Deciduous hedges are excellent at standing up to winter gales, although they don’t provide as much privacy as evergreens. They should be pruned in late summer.
- Fagus sylvatica(beech) is particularly attractive as it hangs onto its brown leaves until spring, providing extra screening in the process.
- Crataegus monogyna(hawthorn) is thorny, bears deep-red berries in autumn, and is popular in mixed hedges with holly and beech.
- Carpinus betulus(hornbeam) holds its leaves in a similar manner to beech and is a good choice for cold locations.
- Berberis thunbergii (Japanese barberry) is a winner for autumn colour and berries. In coastal areas, consider Hippophae rhamnoides, the sea buckthorn which bears bright orange berries on female plants and rosescan be grown as hedges, too.
Double or single row?
If quick screening for privacy isn’t an issue, but cost is, opt for a single-row hedge, with plants spaced 15-18in apart (depending on variety). For a dense hedge that will provide the maximum level of screening, plant a staggered double row – spacing plants around 18inches apart. Leave at least 15in between rows.
How do I plant a hedge?
Before planting, remember that a hedge will take up to eight years to reach its mature size, so don’t plant right against your boundary, or the hedge will encroach on your neighbour’s property as it develops, which can lead to disputes. Use a length of string tied to two canes or tree stakes to mark out a straight row – a handy guide that’ll lead to neat finish. Dig a trench to the depth of your spade and mix lots of well-rotted organic matter (such as garden compost) with soil at the base. Don’t just bung organic matter in the bottom of the trench and leave it there, or it’ll sink as it decomposes: use a garden fork to incorporate it well. Space plants out as described above, but before backfilling, mix excavated soil with plenty of organic matter.
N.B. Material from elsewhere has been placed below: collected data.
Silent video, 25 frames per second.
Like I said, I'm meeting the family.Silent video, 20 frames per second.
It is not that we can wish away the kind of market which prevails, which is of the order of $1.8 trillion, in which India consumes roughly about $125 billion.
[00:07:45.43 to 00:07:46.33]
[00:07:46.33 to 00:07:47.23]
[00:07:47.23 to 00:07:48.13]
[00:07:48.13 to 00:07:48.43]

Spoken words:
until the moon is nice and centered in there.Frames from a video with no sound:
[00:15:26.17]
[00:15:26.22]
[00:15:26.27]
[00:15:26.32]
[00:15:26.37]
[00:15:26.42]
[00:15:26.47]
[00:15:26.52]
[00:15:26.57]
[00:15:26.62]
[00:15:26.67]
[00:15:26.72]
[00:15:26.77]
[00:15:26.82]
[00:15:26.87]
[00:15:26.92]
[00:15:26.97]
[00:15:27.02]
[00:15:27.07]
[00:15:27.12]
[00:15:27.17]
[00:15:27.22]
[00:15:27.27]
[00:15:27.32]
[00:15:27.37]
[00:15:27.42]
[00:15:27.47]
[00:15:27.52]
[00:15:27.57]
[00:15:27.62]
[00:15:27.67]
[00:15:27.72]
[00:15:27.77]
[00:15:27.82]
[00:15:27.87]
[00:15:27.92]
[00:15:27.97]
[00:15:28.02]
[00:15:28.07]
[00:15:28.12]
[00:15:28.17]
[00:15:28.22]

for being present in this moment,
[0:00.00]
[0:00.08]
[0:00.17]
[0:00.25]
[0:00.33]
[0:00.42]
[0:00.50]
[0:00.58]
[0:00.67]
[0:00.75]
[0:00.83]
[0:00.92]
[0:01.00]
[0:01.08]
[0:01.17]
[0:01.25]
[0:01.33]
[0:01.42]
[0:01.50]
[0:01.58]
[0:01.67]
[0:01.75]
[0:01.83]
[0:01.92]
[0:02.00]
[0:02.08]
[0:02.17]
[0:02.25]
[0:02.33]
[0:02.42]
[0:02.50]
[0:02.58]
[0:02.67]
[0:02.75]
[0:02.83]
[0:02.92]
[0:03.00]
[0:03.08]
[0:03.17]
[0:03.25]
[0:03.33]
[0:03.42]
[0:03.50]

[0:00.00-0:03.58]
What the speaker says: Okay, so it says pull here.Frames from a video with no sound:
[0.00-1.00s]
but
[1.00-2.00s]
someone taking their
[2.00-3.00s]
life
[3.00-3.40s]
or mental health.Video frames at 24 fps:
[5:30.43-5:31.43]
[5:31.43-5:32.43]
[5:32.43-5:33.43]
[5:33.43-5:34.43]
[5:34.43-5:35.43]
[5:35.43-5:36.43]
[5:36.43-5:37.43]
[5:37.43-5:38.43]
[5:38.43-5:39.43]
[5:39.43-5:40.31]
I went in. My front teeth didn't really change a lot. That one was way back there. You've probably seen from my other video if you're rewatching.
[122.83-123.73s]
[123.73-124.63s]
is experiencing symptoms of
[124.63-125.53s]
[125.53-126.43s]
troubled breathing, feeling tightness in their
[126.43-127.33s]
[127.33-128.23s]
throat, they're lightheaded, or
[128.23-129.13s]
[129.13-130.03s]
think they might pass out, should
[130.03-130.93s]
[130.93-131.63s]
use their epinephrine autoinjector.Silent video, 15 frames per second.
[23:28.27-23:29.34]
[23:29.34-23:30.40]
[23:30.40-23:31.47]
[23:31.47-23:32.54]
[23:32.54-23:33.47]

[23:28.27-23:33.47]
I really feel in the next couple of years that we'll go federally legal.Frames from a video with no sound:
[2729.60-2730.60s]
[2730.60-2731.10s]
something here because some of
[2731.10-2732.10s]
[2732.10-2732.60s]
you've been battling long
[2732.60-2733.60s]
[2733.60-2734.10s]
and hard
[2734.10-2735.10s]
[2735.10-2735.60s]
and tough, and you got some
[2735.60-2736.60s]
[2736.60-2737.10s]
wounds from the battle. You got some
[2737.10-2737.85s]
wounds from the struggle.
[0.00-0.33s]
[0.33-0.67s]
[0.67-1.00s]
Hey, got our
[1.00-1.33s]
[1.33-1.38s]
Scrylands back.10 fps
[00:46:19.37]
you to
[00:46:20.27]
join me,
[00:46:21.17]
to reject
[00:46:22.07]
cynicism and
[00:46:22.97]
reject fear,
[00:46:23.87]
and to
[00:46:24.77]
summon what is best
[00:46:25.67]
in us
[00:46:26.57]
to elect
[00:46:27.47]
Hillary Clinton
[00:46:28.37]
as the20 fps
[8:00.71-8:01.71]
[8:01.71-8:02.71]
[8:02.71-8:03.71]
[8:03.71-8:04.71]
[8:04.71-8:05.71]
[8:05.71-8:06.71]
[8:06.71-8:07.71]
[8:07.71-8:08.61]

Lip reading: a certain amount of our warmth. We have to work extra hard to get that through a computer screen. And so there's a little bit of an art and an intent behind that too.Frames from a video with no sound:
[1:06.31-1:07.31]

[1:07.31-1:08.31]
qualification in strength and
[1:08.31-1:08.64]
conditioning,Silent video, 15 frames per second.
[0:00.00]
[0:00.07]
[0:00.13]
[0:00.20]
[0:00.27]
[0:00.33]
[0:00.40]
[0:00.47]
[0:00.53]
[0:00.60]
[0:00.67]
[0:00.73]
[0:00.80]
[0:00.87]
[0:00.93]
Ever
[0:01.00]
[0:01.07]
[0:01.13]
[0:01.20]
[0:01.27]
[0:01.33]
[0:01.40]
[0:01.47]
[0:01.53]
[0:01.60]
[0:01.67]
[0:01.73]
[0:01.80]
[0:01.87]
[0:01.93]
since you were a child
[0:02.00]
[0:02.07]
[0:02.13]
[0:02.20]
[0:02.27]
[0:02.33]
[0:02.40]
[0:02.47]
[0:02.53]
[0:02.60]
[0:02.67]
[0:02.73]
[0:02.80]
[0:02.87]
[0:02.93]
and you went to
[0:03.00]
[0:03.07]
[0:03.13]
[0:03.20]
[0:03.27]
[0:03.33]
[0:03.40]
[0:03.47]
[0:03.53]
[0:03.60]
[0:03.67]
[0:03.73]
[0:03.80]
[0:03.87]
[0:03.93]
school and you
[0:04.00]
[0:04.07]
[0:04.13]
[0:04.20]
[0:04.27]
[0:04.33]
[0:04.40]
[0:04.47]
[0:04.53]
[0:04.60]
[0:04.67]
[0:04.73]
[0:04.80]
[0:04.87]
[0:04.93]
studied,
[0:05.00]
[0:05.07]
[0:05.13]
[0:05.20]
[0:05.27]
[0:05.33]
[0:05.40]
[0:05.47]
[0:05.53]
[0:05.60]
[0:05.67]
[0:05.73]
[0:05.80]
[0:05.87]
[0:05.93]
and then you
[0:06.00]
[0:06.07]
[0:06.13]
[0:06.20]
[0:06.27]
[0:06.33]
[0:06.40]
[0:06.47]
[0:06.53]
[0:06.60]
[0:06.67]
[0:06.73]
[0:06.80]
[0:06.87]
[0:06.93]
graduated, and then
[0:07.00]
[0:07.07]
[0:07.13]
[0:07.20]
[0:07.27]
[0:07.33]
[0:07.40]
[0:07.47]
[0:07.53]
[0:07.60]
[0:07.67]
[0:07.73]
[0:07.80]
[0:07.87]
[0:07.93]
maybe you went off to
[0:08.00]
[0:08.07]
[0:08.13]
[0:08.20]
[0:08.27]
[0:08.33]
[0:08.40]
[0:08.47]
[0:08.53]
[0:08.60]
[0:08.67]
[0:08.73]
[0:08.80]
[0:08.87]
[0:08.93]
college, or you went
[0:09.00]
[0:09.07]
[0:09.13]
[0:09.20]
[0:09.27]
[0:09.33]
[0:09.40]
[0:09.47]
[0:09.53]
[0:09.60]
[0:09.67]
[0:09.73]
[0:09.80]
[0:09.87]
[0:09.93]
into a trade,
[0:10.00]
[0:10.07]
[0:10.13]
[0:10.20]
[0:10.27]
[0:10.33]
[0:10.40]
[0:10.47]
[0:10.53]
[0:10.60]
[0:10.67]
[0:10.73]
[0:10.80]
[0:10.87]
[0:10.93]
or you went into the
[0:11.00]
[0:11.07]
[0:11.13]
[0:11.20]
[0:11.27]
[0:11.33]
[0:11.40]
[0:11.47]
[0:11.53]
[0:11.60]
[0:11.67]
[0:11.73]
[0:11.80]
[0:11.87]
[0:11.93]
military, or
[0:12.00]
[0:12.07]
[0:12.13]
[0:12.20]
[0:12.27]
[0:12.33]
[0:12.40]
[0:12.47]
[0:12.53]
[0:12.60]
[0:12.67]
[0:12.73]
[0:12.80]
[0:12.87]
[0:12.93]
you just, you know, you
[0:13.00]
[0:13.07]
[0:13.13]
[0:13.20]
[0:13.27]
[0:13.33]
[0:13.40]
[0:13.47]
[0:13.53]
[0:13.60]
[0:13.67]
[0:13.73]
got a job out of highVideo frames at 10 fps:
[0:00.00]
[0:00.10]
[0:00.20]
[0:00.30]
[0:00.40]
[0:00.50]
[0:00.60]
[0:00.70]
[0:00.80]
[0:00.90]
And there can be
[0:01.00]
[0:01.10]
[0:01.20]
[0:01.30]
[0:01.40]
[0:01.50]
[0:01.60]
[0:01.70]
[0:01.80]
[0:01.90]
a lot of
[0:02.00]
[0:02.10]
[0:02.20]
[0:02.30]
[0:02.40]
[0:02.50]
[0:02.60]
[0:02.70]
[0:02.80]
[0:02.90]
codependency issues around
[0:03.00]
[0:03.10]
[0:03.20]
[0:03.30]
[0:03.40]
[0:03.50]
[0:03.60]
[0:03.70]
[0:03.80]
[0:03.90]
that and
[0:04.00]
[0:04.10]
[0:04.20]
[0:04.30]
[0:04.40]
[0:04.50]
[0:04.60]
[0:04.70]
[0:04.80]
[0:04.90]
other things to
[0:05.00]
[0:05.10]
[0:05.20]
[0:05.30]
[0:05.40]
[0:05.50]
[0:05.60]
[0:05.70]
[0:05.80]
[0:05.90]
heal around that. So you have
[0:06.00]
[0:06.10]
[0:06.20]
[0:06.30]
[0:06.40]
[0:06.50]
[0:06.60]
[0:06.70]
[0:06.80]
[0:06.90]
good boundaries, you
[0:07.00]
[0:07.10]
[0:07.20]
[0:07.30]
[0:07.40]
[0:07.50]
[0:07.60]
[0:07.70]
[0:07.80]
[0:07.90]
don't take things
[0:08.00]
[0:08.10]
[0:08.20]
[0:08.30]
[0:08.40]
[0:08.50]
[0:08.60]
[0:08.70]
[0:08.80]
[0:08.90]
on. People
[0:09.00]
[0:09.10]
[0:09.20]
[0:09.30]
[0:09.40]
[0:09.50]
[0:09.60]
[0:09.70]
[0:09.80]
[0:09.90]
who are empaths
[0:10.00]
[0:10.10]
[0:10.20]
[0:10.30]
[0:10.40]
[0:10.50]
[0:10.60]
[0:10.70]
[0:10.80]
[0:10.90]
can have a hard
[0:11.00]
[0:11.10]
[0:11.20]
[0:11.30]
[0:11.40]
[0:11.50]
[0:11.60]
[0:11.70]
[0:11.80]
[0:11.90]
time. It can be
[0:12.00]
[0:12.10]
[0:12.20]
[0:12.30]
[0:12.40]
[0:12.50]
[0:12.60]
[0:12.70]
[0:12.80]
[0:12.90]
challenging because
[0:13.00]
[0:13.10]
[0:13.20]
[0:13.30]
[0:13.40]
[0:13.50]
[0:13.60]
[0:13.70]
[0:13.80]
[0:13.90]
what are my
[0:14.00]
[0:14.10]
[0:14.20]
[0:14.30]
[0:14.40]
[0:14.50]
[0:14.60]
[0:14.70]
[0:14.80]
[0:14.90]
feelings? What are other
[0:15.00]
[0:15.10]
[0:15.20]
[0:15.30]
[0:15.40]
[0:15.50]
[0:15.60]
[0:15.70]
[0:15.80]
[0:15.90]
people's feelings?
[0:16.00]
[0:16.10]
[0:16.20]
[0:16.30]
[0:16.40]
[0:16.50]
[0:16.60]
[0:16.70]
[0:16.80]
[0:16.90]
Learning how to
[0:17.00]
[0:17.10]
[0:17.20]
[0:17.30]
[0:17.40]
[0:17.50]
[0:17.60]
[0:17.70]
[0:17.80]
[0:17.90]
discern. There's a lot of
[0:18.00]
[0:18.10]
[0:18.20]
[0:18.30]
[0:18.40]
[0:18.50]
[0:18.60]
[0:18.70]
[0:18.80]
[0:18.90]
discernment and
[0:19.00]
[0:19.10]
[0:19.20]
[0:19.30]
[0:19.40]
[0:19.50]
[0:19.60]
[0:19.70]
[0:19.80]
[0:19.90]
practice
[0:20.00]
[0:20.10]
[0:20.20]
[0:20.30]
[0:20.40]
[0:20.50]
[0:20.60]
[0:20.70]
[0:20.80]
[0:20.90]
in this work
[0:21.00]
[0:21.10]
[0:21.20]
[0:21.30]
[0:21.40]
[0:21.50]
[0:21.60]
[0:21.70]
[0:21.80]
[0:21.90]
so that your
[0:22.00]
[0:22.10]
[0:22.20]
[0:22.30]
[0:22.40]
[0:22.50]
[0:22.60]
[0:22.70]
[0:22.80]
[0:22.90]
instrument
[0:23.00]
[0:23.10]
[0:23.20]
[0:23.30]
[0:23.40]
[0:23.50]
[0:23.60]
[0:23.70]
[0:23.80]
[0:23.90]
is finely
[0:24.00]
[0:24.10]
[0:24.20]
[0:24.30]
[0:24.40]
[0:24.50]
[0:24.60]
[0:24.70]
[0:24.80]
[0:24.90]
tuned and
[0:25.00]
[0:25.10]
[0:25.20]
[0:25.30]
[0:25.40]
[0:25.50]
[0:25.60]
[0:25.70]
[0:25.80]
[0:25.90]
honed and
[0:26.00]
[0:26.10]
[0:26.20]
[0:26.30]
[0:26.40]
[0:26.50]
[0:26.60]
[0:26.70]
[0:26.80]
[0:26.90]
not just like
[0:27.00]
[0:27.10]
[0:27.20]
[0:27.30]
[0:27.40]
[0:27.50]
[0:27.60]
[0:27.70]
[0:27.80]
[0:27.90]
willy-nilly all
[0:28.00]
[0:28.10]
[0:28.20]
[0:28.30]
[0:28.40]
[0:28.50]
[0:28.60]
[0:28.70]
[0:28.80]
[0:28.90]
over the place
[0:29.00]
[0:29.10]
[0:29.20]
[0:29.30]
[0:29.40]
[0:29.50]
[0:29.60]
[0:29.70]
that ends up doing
Once complete, gently firm-in the plants using your shoe and water well. It’s important to make some types of new hedges branch vigorously from their bases, so if plants appear tall, cut them down to 6in (15cm) from the ground. It may appear harsh, but it’ll encourage plants to put out healthy new growth from ground level.
How do I care for a hedge after planting?
Hedges are low-maintenance. However, plants must be kept weed-free and well-watered during dry spells for the first two years. If that sounds like hassle, laying a soaker hose (a hose with small perforations) at the base of the plants is a cheap and easy way to put moisture right where it’s needed. You can even buy mobile phone-operated timer devices that will switch your outdoor water supply on a couple of times a day, so plants remain watered if you’re away. It’s worth mulching (applying a 3in layer of well-rotted compost to the soil surface) in late-spring, as mulch helps to keep weed growth down while locking-in moisture. Prior to mulching, feed hedges once a year with a general-purpose fertiliser such as Growmore.
When should I trim a hedge?
The Royal Society for the Protection of Birds (RSPB) urges hedge-owners to avoid cutting between March and August, as this is the main breeding season for nesting birds. Under the Wildlife and Countryside Act (1981), it is an offence to intentionally damage or destroy the nests of wild birds, while they are being built or occupied.